Regulatory arbitrage: If SMR or fusion permitting proves faster in the U.S., European competitiveness in AI infrastructure could suffer. Conversely, Europe's experience with grid-scale renewables integration may offer lessons for managing intermittency.
Software as infrastructure: The startups optimizing grid capacity represent a category of climate tech that requires less capital than generation assets but depends on regulatory access and utility cooperation. European grid operators face similar coordination challenges.
The 2035 grid will not be powered by a single technology. It will be powered by whichever combination of technologies can scale fastest, integrate most reliably, and price most competitively. The race is genuinely open – and the outcomes will shape AI's trajectory as much as any algorithmic breakthrough.
These questions – how energy infrastructure constrains or enables AI development, and what role European institutions should play – will be central to the conversation at Human x AI Europe in Vienna on May 19. The founders, investors, and policymakers gathering there are precisely the audience that needs to engage with these trade-offs before they become locked in.
Frequently Asked Questions
Q: How much electricity will data centers consume by 2035?

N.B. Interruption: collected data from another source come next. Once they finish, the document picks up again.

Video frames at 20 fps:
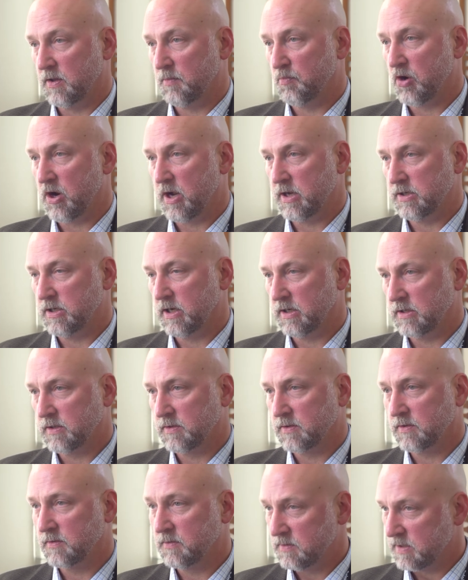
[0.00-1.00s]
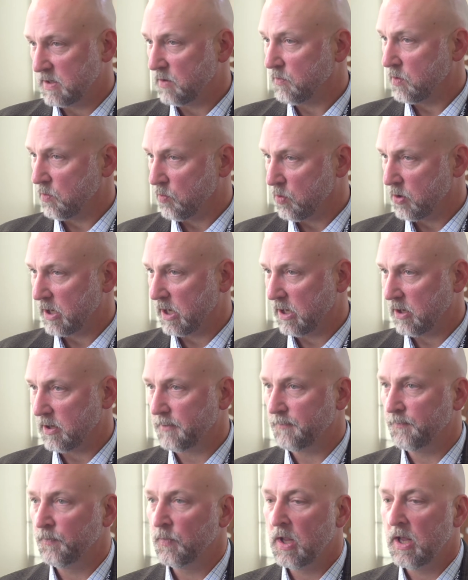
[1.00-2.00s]
the projects that we're working
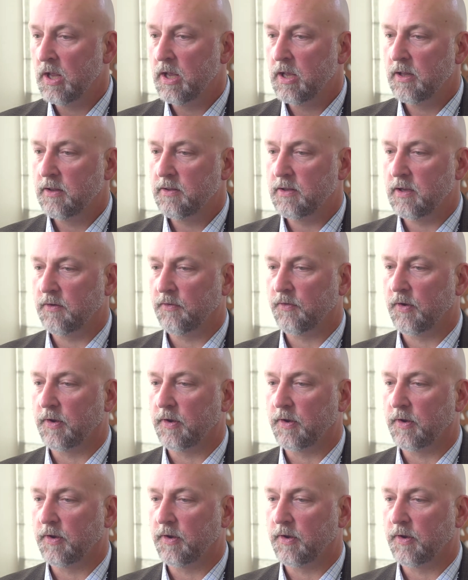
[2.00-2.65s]
on. There's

A: According to BloombergNEF, data centers will draw 106 gigawatts by 2035, nearly triple the 40 gigawatts consumed today. AI training and inference will account for nearly 40% of total data center compute.
Q: When will the first commercial small modular nuclear reactors come online?
A: Oklo targets 2028 for first commercial operations. TerraPower plans commercial operations by 2030, and X-energy aims for the early 2030s. Kairos Power's Hermes 2 demonstration reactor is already under construction.
Q: What is the current cost comparison between nuclear, fusion, and natural gas power?
A: Nuclear power costs approximately $170 per MWh, fusion is projected at around $150 per MWh initially, and natural gas runs about $107 per MWh according to Lazard. Solar paired with batteries ranges from $50 to $130 per MWh.
Q: What is Helion's timeline for delivering fusion power to Microsoft and OpenAI?
A: Helion aims to supply Microsoft with electricity by 2028 and is reportedly in talks with OpenAI for up to 5 gigawatts by 2030 and 50 gigawatts by 2035, requiring 800 reactors by decade's end and 7,200 more in the following five years.
Q: Why are gas turbine delays significant for the energy transition?
A: Current gas turbine orders may not be fulfilled until the early 2030s. By then, SMR and fusion startups plan to have commercial plants operational, potentially displacing natural gas before new turbines arrive.
Q: How are software startups addressing grid capacity constraints?
A: Companies like Gridcare and Yottar use data analytics to identify overlooked grid capacity. Base Power and Terralayr aggregate distributed batteries into virtual power plants. Google and Nvidia are partnering with grid operators to apply AI to connection backlogs and efficiency optimization.